Exercise objective: Each line of the listing should be reproduced exactly.

Data excerpts:
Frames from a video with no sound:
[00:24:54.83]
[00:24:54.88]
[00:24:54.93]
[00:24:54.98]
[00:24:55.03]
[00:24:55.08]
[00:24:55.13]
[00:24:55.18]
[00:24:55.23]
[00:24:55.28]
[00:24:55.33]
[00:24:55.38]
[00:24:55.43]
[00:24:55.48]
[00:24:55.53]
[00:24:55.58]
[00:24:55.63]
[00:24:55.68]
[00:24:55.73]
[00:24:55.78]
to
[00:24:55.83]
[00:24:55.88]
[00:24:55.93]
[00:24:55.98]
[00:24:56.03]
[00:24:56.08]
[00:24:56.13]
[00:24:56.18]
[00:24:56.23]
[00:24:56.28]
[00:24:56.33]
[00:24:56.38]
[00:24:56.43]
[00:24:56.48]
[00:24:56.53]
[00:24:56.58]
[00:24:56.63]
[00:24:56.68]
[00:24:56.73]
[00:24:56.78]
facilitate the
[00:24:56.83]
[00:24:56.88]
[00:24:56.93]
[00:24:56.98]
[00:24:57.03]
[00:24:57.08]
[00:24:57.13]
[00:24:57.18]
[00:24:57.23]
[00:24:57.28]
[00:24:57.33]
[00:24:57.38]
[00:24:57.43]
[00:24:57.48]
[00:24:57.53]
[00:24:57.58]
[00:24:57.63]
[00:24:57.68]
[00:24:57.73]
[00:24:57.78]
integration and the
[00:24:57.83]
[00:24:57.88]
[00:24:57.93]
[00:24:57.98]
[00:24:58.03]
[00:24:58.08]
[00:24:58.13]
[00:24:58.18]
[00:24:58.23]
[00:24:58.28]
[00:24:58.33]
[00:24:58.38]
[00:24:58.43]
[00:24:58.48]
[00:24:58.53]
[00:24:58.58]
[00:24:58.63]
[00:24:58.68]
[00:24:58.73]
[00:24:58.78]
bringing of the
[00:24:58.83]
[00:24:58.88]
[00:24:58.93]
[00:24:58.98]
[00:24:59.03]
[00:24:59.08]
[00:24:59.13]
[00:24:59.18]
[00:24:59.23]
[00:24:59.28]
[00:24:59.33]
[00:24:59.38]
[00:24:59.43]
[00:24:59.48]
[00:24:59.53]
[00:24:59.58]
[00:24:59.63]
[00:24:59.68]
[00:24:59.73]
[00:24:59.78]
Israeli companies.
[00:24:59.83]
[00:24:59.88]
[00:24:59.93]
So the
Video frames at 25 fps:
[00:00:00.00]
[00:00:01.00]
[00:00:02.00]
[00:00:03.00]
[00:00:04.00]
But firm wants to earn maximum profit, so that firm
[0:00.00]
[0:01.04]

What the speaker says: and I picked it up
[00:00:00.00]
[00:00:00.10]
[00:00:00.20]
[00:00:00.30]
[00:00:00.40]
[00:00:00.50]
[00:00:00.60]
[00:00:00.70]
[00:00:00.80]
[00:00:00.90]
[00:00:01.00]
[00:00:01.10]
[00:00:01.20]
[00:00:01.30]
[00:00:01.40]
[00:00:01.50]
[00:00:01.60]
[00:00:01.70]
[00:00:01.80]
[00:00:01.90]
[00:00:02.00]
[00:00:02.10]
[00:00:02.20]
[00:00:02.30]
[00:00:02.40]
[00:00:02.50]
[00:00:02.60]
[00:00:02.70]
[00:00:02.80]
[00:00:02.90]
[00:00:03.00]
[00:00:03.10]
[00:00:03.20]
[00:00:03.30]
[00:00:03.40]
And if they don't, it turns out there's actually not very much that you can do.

Task response:
Frames from a video with no sound:
[00:24:54.83]
[00:24:54.88]
[00:24:54.93]
[00:24:54.98]
[00:24:55.03]
[00:24:55.08]
[00:24:55.13]
[00:24:55.18]
[00:24:55.23]
[00:24:55.28]
[00:24:55.33]
[00:24:55.38]
[00:24:55.43]
[00:24:55.48]
[00:24:55.53]
[00:24:55.58]
[00:24:55.63]
[00:24:55.68]
[00:24:55.73]
[00:24:55.78]
to
[00:24:55.83]
[00:24:55.88]
[00:24:55.93]
[00:24:55.98]
[00:24:56.03]
[00:24:56.08]
[00:24:56.13]
[00:24:56.18]
[00:24:56.23]
[00:24:56.28]
[00:24:56.33]
[00:24:56.38]
[00:24:56.43]
[00:24:56.48]
[00:24:56.53]
[00:24:56.58]
[00:24:56.63]
[00:24:56.68]
[00:24:56.73]
[00:24:56.78]
facilitate the
[00:24:56.83]
[00:24:56.88]
[00:24:56.93]
[00:24:56.98]
[00:24:57.03]
[00:24:57.08]
[00:24:57.13]
[00:24:57.18]
[00:24:57.23]
[00:24:57.28]
[00:24:57.33]
[00:24:57.38]
[00:24:57.43]
[00:24:57.48]
[00:24:57.53]
[00:24:57.58]
[00:24:57.63]
[00:24:57.68]
[00:24:57.73]
[00:24:57.78]
integration and the
[00:24:57.83]
[00:24:57.88]
[00:24:57.93]
[00:24:57.98]
[00:24:58.03]
[00:24:58.08]
[00:24:58.13]
[00:24:58.18]
[00:24:58.23]
[00:24:58.28]
[00:24:58.33]
[00:24:58.38]
[00:24:58.43]
[00:24:58.48]
[00:24:58.53]
[00:24:58.58]
[00:24:58.63]
[00:24:58.68]
[00:24:58.73]
[00:24:58.78]
bringing of the
[00:24:58.83]
[00:24:58.88]
[00:24:58.93]
[00:24:58.98]
[00:24:59.03]
[00:24:59.08]
[00:24:59.13]
[00:24:59.18]
[00:24:59.23]
[00:24:59.28]
[00:24:59.33]
[00:24:59.38]
[00:24:59.43]
[00:24:59.48]
[00:24:59.53]
[00:24:59.58]
[00:24:59.63]
[00:24:59.68]
[00:24:59.73]
[00:24:59.78]
Israeli companies.
[00:24:59.83]
[00:24:59.88]
[00:24:59.93]
So the
Video frames at 25 fps:
[00:00:00.00]
[00:00:01.00]
[00:00:02.00]
[00:00:03.00]
[00:00:04.00]
But firm wants to earn maximum profit, so that firm
[0:00.00]
[0:01.04]

What the speaker says: and I picked it up
[00:00:00.00]
[00:00:00.10]
[00:00:00.20]
[00:00:00.30]
[00:00:00.40]
[00:00:00.50]
[00:00:00.60]
[00:00:00.70]
[00:00:00.80]
[00:00:00.90]
[00:00:01.00]
[00:00:01.10]
[00:00:01.20]
[00:00:01.30]
[00:00:01.40]
[00:00:01.50]
[00:00:01.60]
[00:00:01.70]
[00:00:01.80]
[00:00:01.90]
[00:00:02.00]
[00:00:02.10]
[00:00:02.20]
[00:00:02.30]
[00:00:02.40]
[00:00:02.50]
[00:00:02.60]
[00:00:02.70]
[00:00:02.80]
[00:00:02.90]
[00:00:03.00]
[00:00:03.10]
[00:00:03.20]
[00:00:03.30]
[00:00:03.40]
And if they don't, it turns out there's actually not very much that you can do.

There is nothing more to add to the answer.